* [Work required] Would you please copy all of the data exactly, skipping the images?
··· Dataset records
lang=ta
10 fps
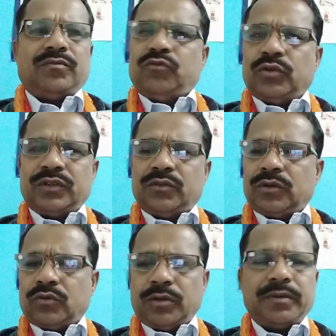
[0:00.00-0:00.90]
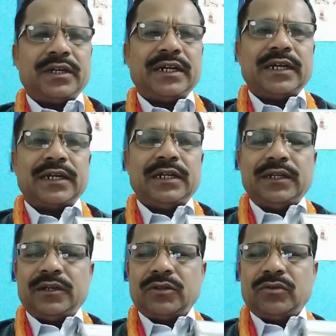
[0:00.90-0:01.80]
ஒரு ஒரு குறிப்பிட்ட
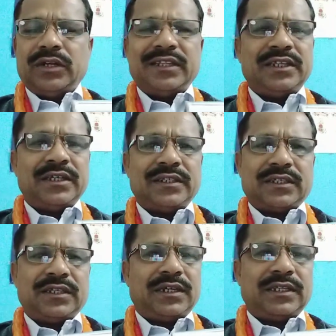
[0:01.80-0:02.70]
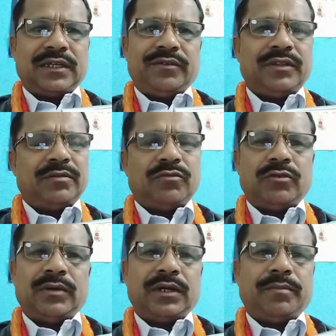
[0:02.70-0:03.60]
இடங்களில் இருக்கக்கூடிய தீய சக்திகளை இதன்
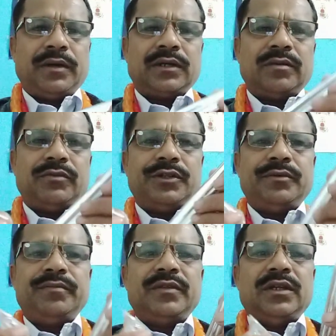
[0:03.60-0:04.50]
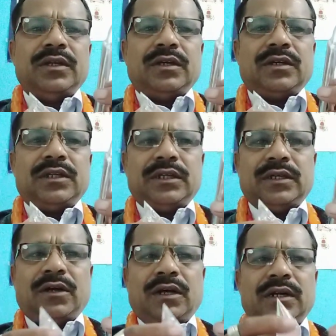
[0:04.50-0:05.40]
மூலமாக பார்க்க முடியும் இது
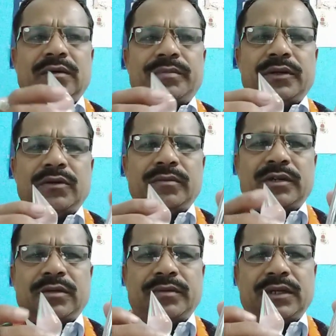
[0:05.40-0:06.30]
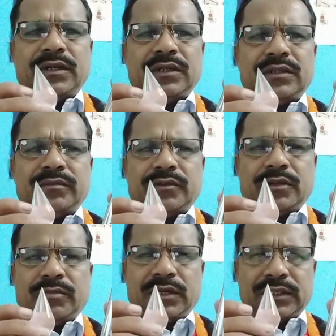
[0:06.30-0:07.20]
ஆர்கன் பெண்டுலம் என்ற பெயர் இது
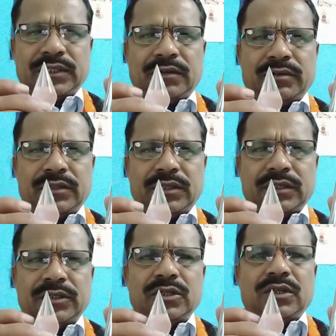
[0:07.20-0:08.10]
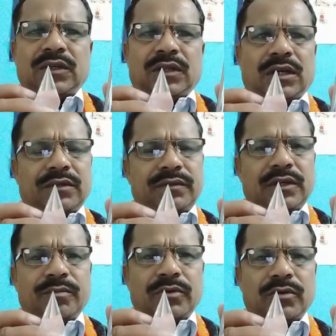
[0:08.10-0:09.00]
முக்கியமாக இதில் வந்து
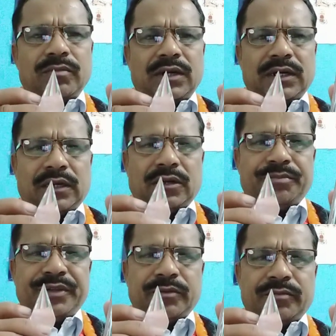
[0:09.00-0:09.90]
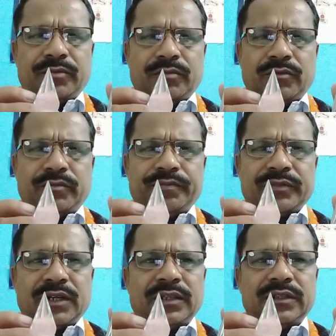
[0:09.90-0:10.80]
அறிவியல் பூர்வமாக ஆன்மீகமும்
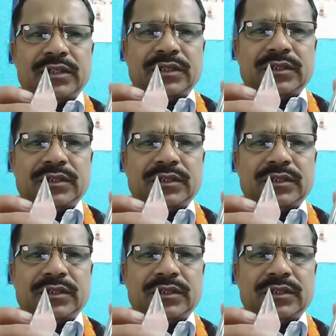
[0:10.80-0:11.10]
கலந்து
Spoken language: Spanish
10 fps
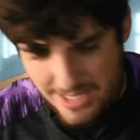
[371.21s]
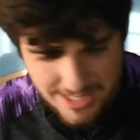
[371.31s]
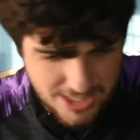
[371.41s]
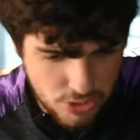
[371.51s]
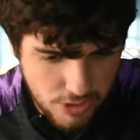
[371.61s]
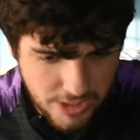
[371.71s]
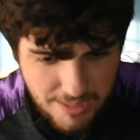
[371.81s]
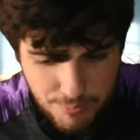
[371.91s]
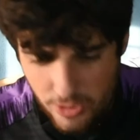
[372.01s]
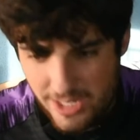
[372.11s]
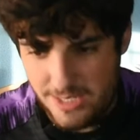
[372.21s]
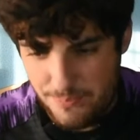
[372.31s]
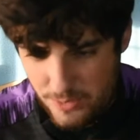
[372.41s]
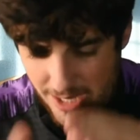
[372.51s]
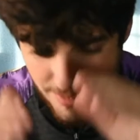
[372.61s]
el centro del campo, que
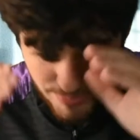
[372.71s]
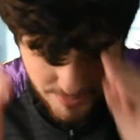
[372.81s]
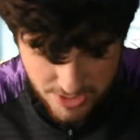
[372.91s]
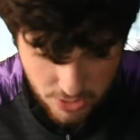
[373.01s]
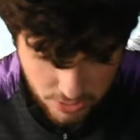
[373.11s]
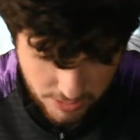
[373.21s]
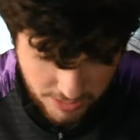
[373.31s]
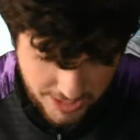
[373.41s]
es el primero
······
* [Exercise output]
lang=ta
10 fps
[0:00.00-0:00.90]
[0:00.90-0:01.80]
ஒரு ஒரு குறிப்பிட்ட
[0:01.80-0:02.70]
[0:02.70-0:03.60]
இடங்களில் இருக்கக்கூடிய தீய சக்திகளை இதன்
[0:03.60-0:04.50]
[0:04.50-0:05.40]
மூலமாக பார்க்க முடியும் இது
[0:05.40-0:06.30]
[0:06.30-0:07.20]
ஆர்கன் பெண்டுலம் என்ற பெயர் இது
[0:07.20-0:08.10]
[0:08.10-0:09.00]
முக்கியமாக இதில் வந்து
[0:09.00-0:09.90]
[0:09.90-0:10.80]
அறிவியல் பூர்வமாக ஆன்மீகமும்
[0:10.80-0:11.10]
கலந்து
Spoken language: Spanish
10 fps
[371.21s]
[371.31s]
[371.41s]
[371.51s]
[371.61s]
[371.71s]
[371.81s]
[371.91s]
[372.01s]
[372.11s]
[372.21s]
[372.31s]
[372.41s]
[372.51s]
[372.61s]
el centro del campo, que
[372.71s]
[372.81s]
[372.91s]
[373.01s]
[373.11s]
[373.21s]
[373.31s]
[373.41s]
es el primero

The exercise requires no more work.